[Stored data entries]

%%

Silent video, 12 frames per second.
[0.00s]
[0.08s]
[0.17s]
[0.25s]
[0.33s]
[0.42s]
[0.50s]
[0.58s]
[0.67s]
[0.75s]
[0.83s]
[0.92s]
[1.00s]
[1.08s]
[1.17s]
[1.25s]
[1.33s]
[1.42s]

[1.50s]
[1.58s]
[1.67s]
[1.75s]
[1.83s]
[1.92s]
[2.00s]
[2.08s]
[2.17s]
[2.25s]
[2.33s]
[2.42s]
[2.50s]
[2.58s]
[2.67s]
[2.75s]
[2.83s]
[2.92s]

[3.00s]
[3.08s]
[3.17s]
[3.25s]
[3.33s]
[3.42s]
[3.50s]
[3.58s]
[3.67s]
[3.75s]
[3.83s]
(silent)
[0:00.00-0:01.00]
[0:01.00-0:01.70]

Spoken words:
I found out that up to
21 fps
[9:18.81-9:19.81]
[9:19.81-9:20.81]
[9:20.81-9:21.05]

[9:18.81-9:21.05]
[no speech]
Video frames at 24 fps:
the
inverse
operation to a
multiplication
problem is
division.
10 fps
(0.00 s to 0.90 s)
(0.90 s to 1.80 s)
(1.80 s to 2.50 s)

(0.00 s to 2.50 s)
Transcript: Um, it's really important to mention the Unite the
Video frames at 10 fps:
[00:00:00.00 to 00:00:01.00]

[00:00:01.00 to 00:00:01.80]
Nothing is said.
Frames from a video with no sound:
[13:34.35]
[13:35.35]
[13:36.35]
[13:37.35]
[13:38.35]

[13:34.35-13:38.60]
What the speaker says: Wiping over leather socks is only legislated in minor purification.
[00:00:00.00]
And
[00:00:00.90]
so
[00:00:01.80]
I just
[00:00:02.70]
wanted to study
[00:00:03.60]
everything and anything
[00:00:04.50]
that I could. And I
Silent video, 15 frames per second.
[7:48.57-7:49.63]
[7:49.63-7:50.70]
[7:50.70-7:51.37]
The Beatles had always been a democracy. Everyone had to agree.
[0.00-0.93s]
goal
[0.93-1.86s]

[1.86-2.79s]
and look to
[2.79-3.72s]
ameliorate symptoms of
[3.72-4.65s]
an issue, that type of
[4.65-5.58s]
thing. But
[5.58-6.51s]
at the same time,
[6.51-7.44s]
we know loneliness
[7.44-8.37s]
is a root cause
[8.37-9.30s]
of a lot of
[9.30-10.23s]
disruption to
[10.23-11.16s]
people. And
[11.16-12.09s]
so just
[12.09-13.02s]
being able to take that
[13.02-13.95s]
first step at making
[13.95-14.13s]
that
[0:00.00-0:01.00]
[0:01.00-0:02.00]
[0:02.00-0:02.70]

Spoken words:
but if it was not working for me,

%%

The full set of lines above should be retyped without a single change.

Solution to the problem:
Silent video, 12 frames per second.
[0.00s]
[0.08s]
[0.17s]
[0.25s]
[0.33s]
[0.42s]
[0.50s]
[0.58s]
[0.67s]
[0.75s]
[0.83s]
[0.92s]
[1.00s]
[1.08s]
[1.17s]
[1.25s]
[1.33s]
[1.42s]

[1.50s]
[1.58s]
[1.67s]
[1.75s]
[1.83s]
[1.92s]
[2.00s]
[2.08s]
[2.17s]
[2.25s]
[2.33s]
[2.42s]
[2.50s]
[2.58s]
[2.67s]
[2.75s]
[2.83s]
[2.92s]

[3.00s]
[3.08s]
[3.17s]
[3.25s]
[3.33s]
[3.42s]
[3.50s]
[3.58s]
[3.67s]
[3.75s]
[3.83s]
(silent)
[0:00.00-0:01.00]
[0:01.00-0:01.70]

Spoken words:
I found out that up to
21 fps
[9:18.81-9:19.81]
[9:19.81-9:20.81]
[9:20.81-9:21.05]

[9:18.81-9:21.05]
[no speech]
Video frames at 24 fps:
the
inverse
operation to a
multiplication
problem is
division.
10 fps
(0.00 s to 0.90 s)
(0.90 s to 1.80 s)
(1.80 s to 2.50 s)

(0.00 s to 2.50 s)
Transcript: Um, it's really important to mention the Unite the
Video frames at 10 fps:
[00:00:00.00 to 00:00:01.00]

[00:00:01.00 to 00:00:01.80]
Nothing is said.
Frames from a video with no sound:
[13:34.35]
[13:35.35]
[13:36.35]
[13:37.35]
[13:38.35]

[13:34.35-13:38.60]
What the speaker says: Wiping over leather socks is only legislated in minor purification.
[00:00:00.00]
And
[00:00:00.90]
so
[00:00:01.80]
I just
[00:00:02.70]
wanted to study
[00:00:03.60]
everything and anything
[00:00:04.50]
that I could. And I
Silent video, 15 frames per second.
[7:48.57-7:49.63]
[7:49.63-7:50.70]
[7:50.70-7:51.37]
The Beatles had always been a democracy. Everyone had to agree.
[0.00-0.93s]
goal
[0.93-1.86s]

[1.86-2.79s]
and look to
[2.79-3.72s]
ameliorate symptoms of
[3.72-4.65s]
an issue, that type of
[4.65-5.58s]
thing. But
[5.58-6.51s]
at the same time,
[6.51-7.44s]
we know loneliness
[7.44-8.37s]
is a root cause
[8.37-9.30s]
of a lot of
[9.30-10.23s]
disruption to
[10.23-11.16s]
people. And
[11.16-12.09s]
so just
[12.09-13.02s]
being able to take that
[13.02-13.95s]
first step at making
[13.95-14.13s]
that
[0:00.00-0:01.00]
[0:01.00-0:02.00]
[0:02.00-0:02.70]

Spoken words:
but if it was not working for me,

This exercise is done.